Let \(X\) be a continuous random variable with mean \(\mu = 10\) and variance \(\sigma^2 = 100/3\). Using Chebyshev’s Inequality, find an upper bound for the following probabilities.

  1. \(P(|X - 10| \ge 2)\)
  2. \(P(|X - 10| \ge 5)\)
  3. \(P(|X - 10| \ge 9)\)
  4. \(P(|X - 10| \ge 20)\)

Solution

Chebyshev Inequality is \(P(|X-\mu|\ge\epsilon) \le \frac{\sigma^2}{\epsilon^2}\) as per example 8.4, \(P(|X-\mu|\ge k\sigma) \le \frac{1}{k^2}\).

solution is \(\mu=10\) and \(\sigma = \sqrt{\frac{100}{3}} = \frac{10}{\sqrt{3}}\).

In case \(\epsilon = k\sigma\), then \(k=\frac{\epsilon}{\sigma} = \frac{\epsilon\sqrt{3}}{10}\).

Lets assume \(u\) is upper bound in Chebyshev’s Inequality then \(u = \frac{1}{k^2} = \frac{1}{(\epsilon\sqrt{3}/10)^2} = \frac{100}{3\epsilon^2}\).

  1. \(\epsilon=2\), upper bound limit is \(u= \frac{100}{3\times 2^2} = \frac{25}{3} \approx 8.3333\).

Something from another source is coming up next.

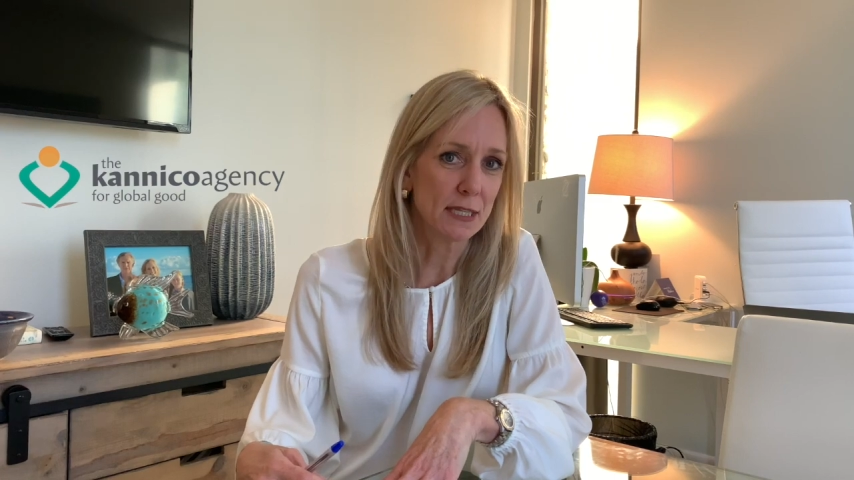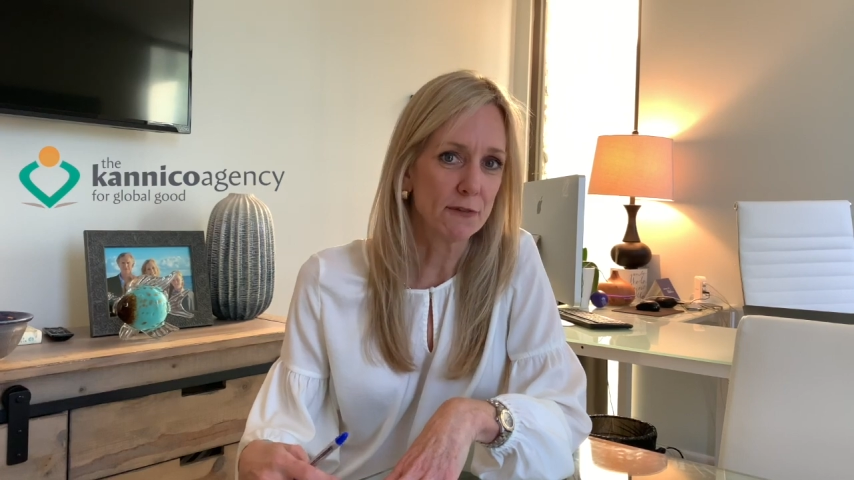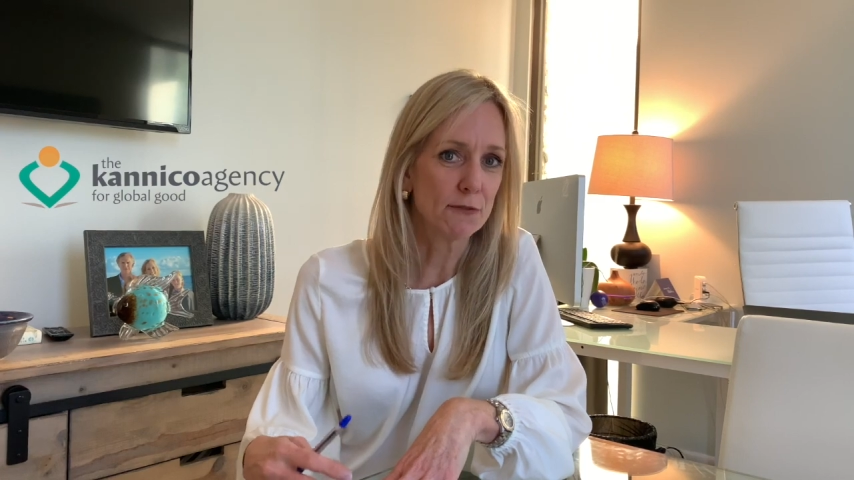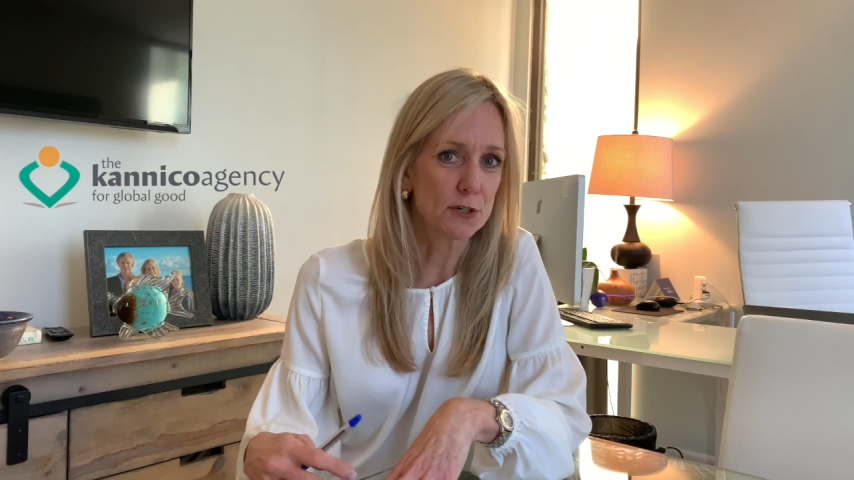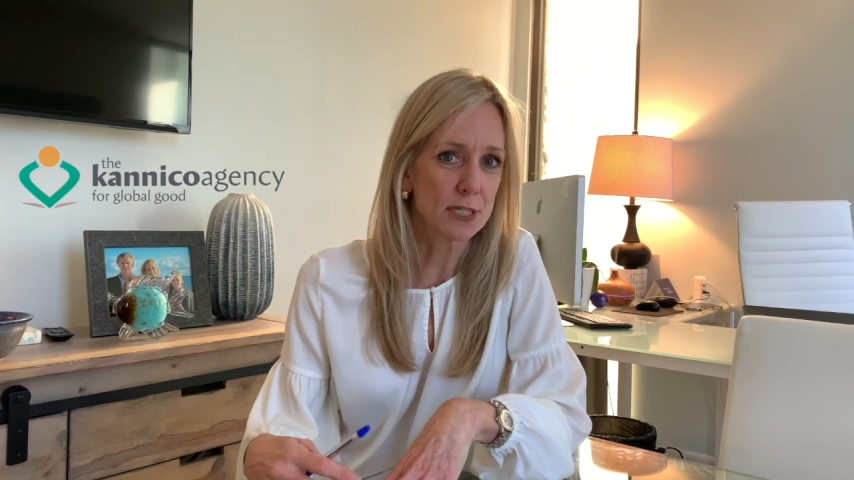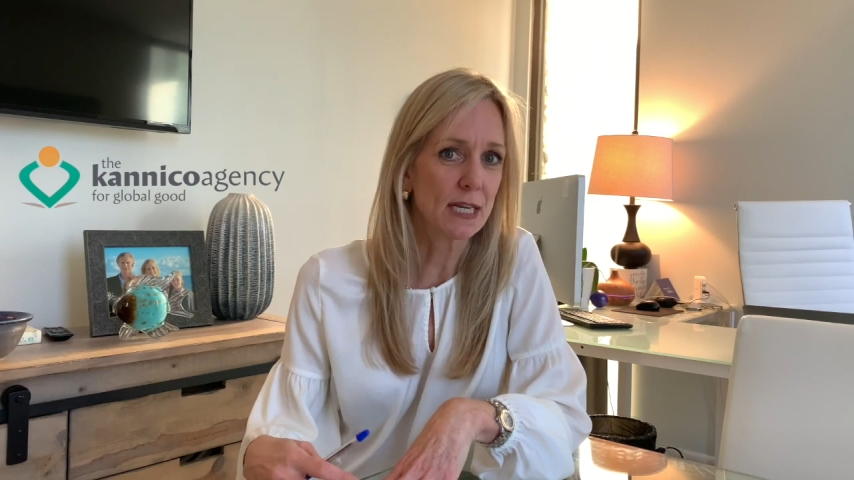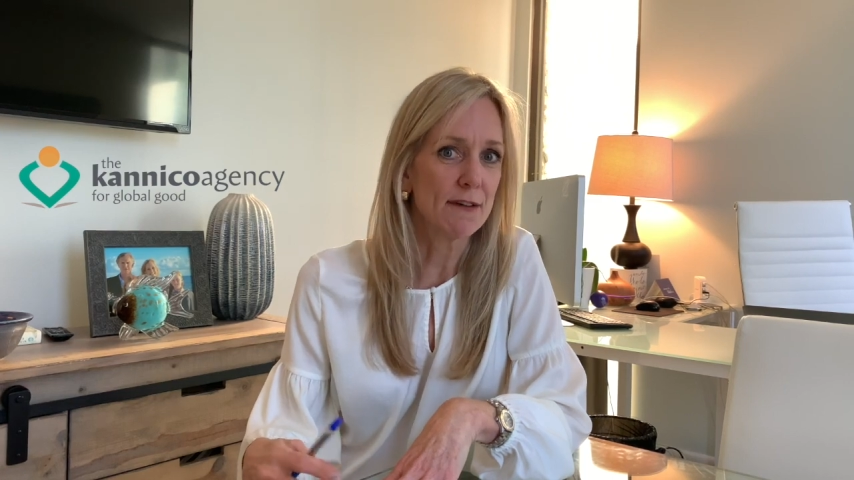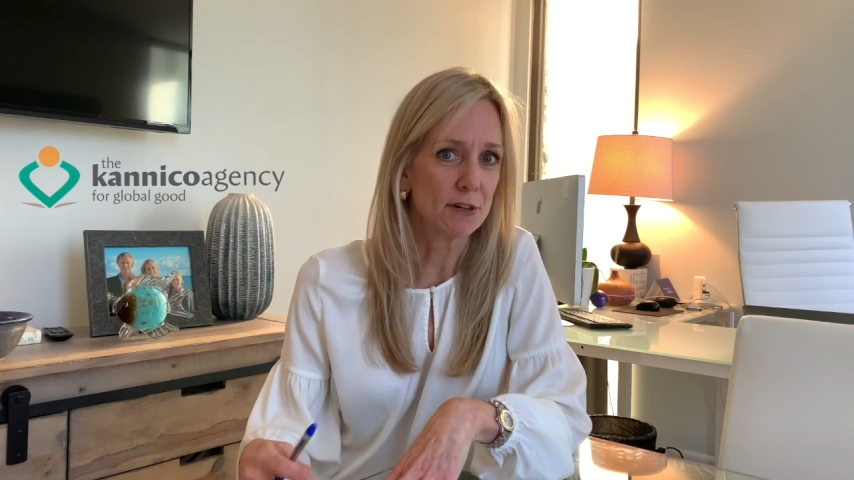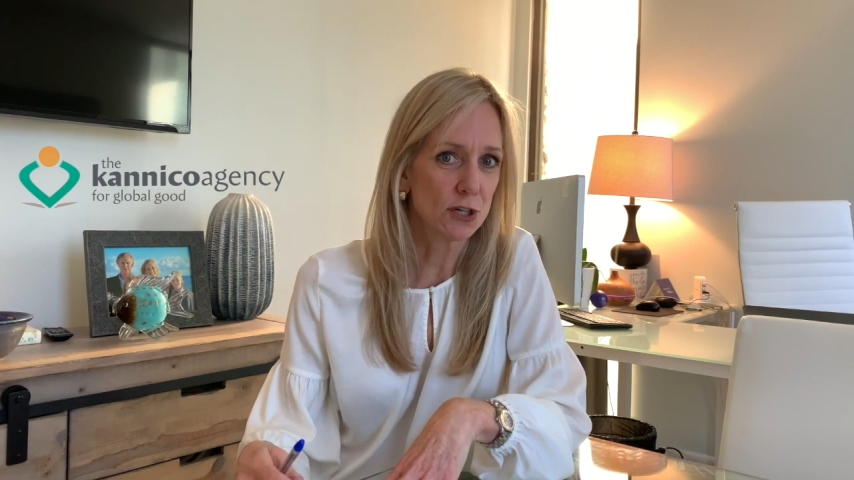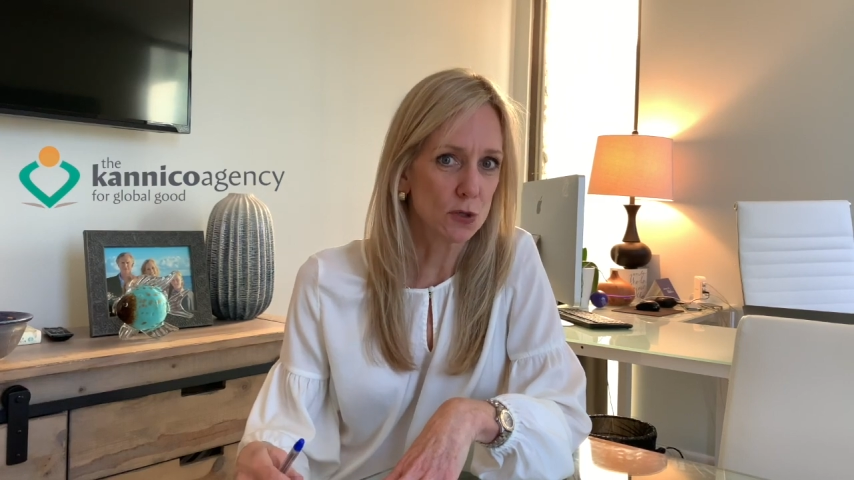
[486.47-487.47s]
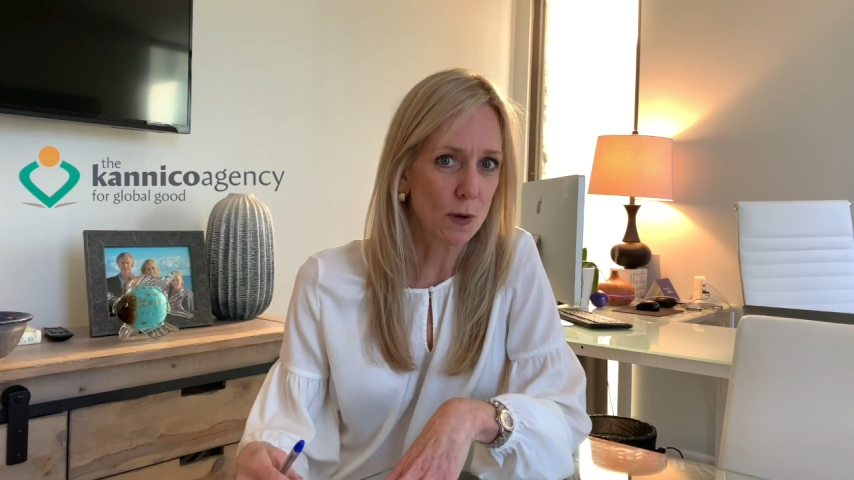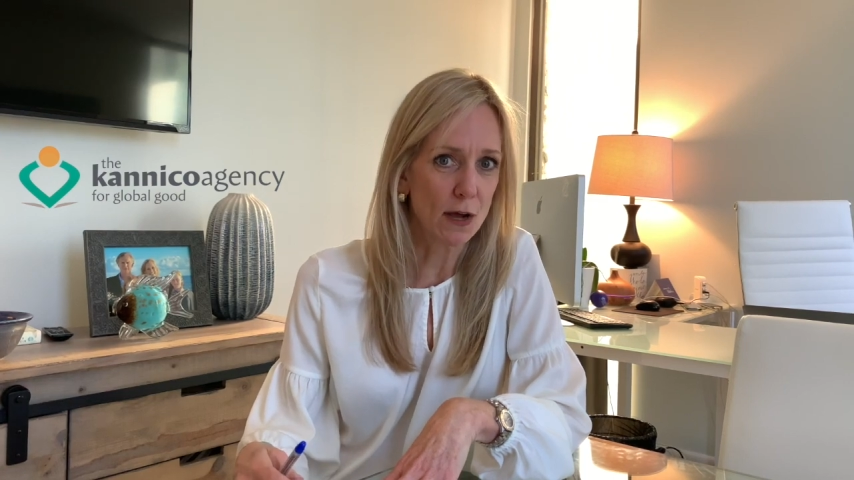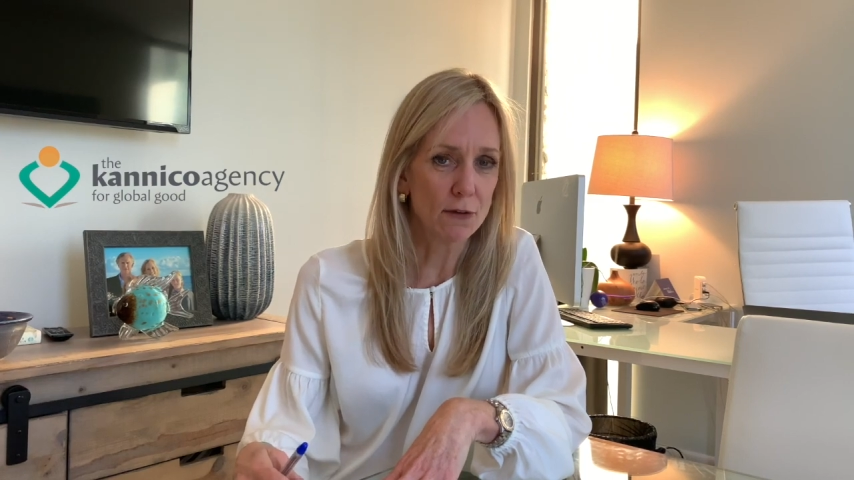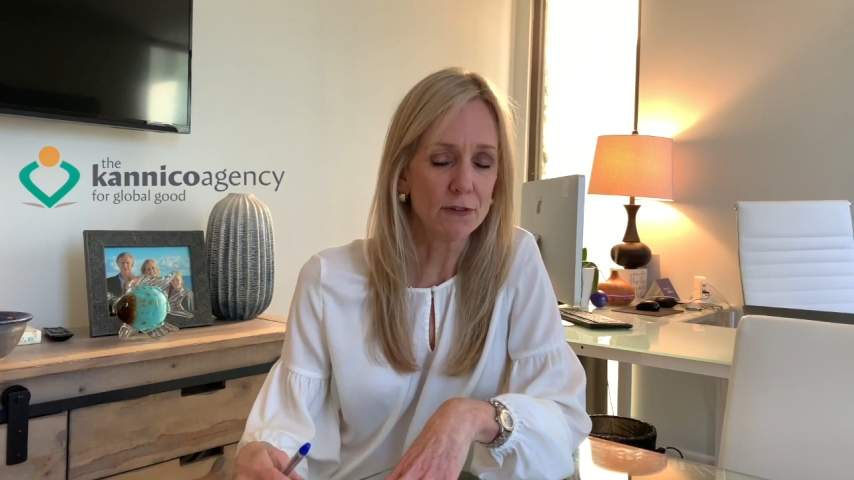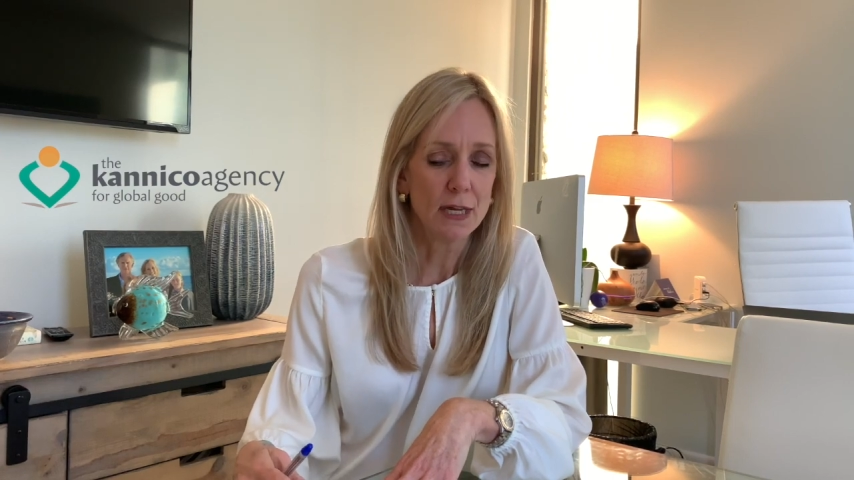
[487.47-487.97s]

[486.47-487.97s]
the first 11 or 12.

The upper bound is \(1\) as probability will not exceed than \(1\).
  2. \(\epsilon=5\), upper bound is \(u= \frac{100}{3\times 5^2} = \frac{4}{3} \approx 1.3333\). As probability cannot exceed \(1\), the upper bound is \(1\).
  3. \(\epsilon=9\), value of upper bound is \(u= \frac{100}{3\times 9^2} = \frac{100}{243} \approx 0.4115\).
  4. \(\epsilon=20\), upper bound is \(u= \frac{100}{3\times 20^2} = \frac{1}{12} \approx 0.0833\).